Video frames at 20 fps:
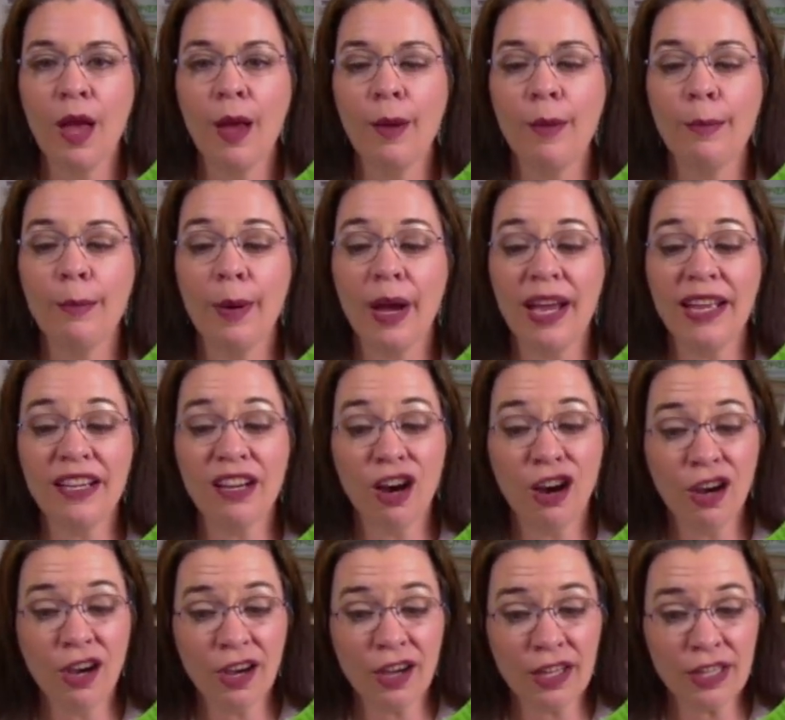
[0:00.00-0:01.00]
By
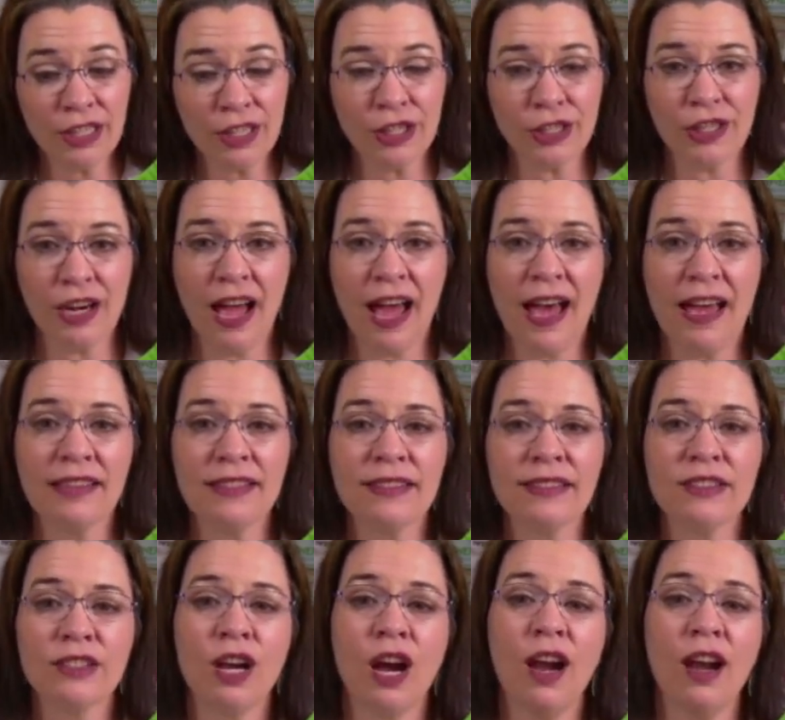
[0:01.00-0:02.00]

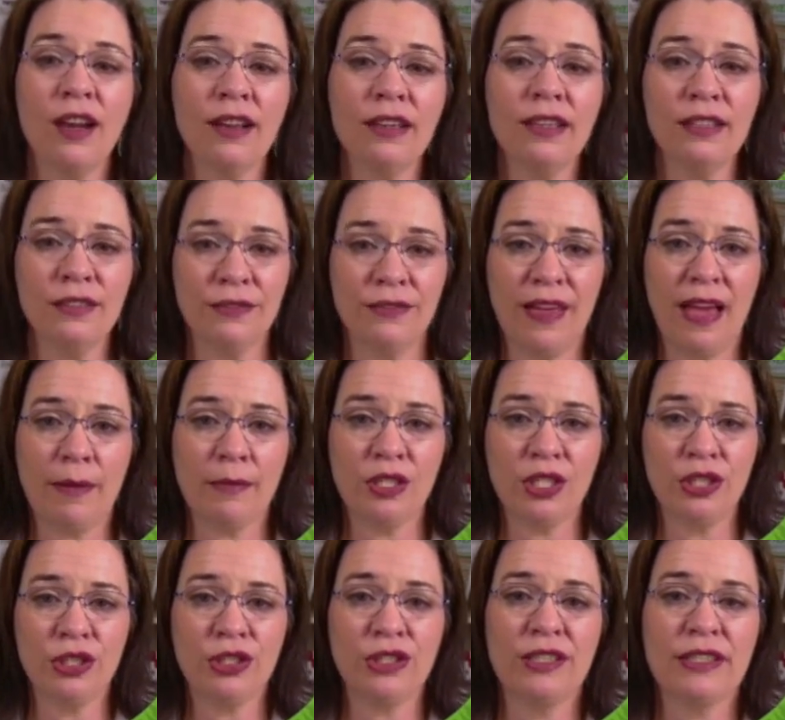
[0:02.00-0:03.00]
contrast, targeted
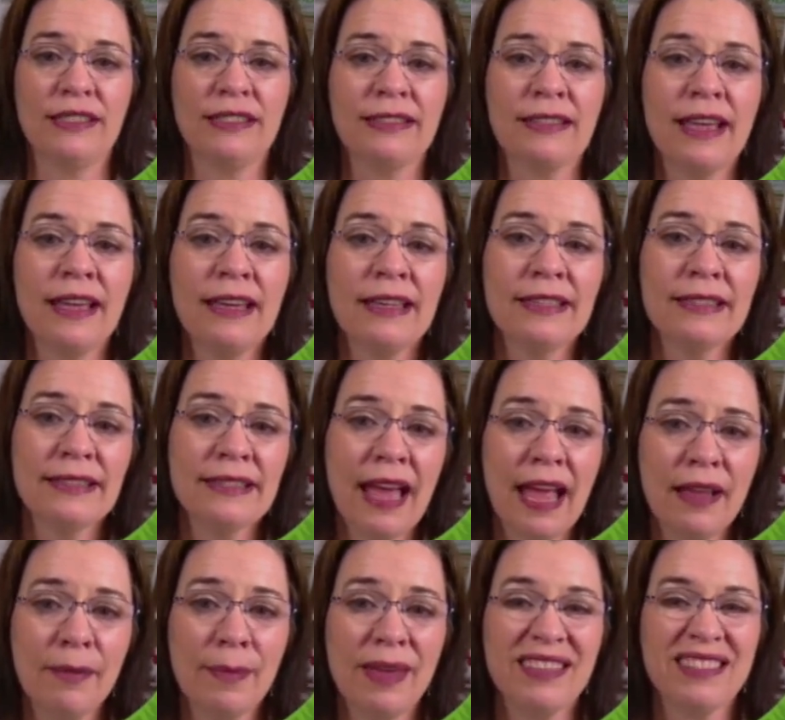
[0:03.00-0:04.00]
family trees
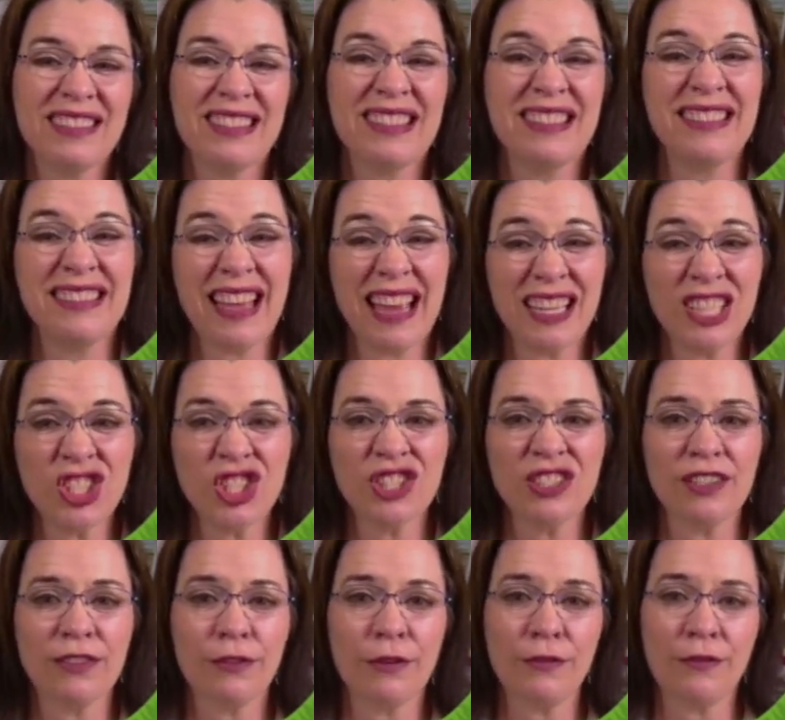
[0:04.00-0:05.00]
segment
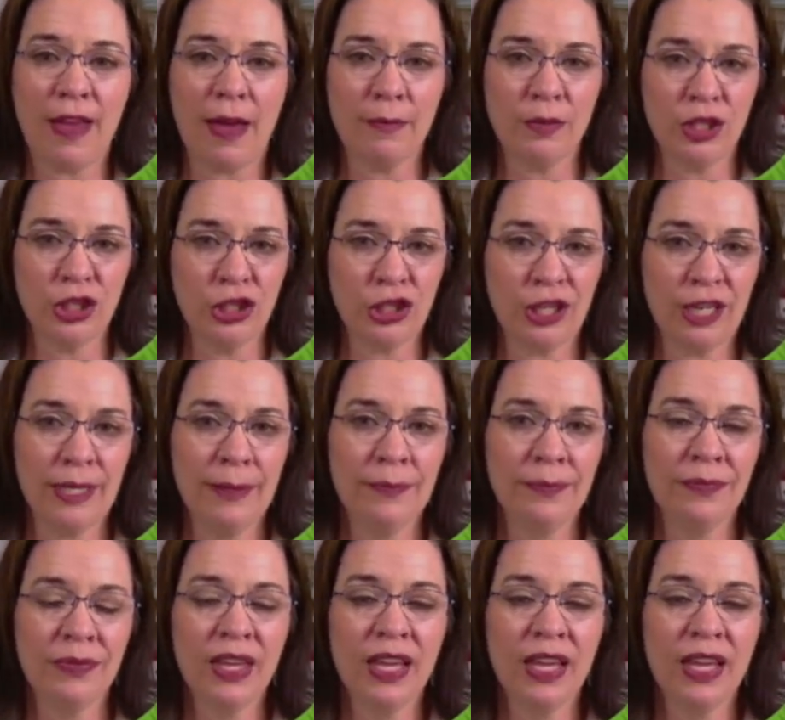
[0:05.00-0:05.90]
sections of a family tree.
· · · · · · ·
Assignment -
For the entries above, the output must hold exactly the lines from the one with "[0:00.00-0:01.00]" through the last line, both included, and no pictures.

Solution for this problem -
[0:00.00-0:01.00]
By
[0:01.00-0:02.00]

[0:02.00-0:03.00]
contrast, targeted
[0:03.00-0:04.00]
family trees
[0:04.00-0:05.00]
segment
[0:05.00-0:05.90]
sections of a family tree.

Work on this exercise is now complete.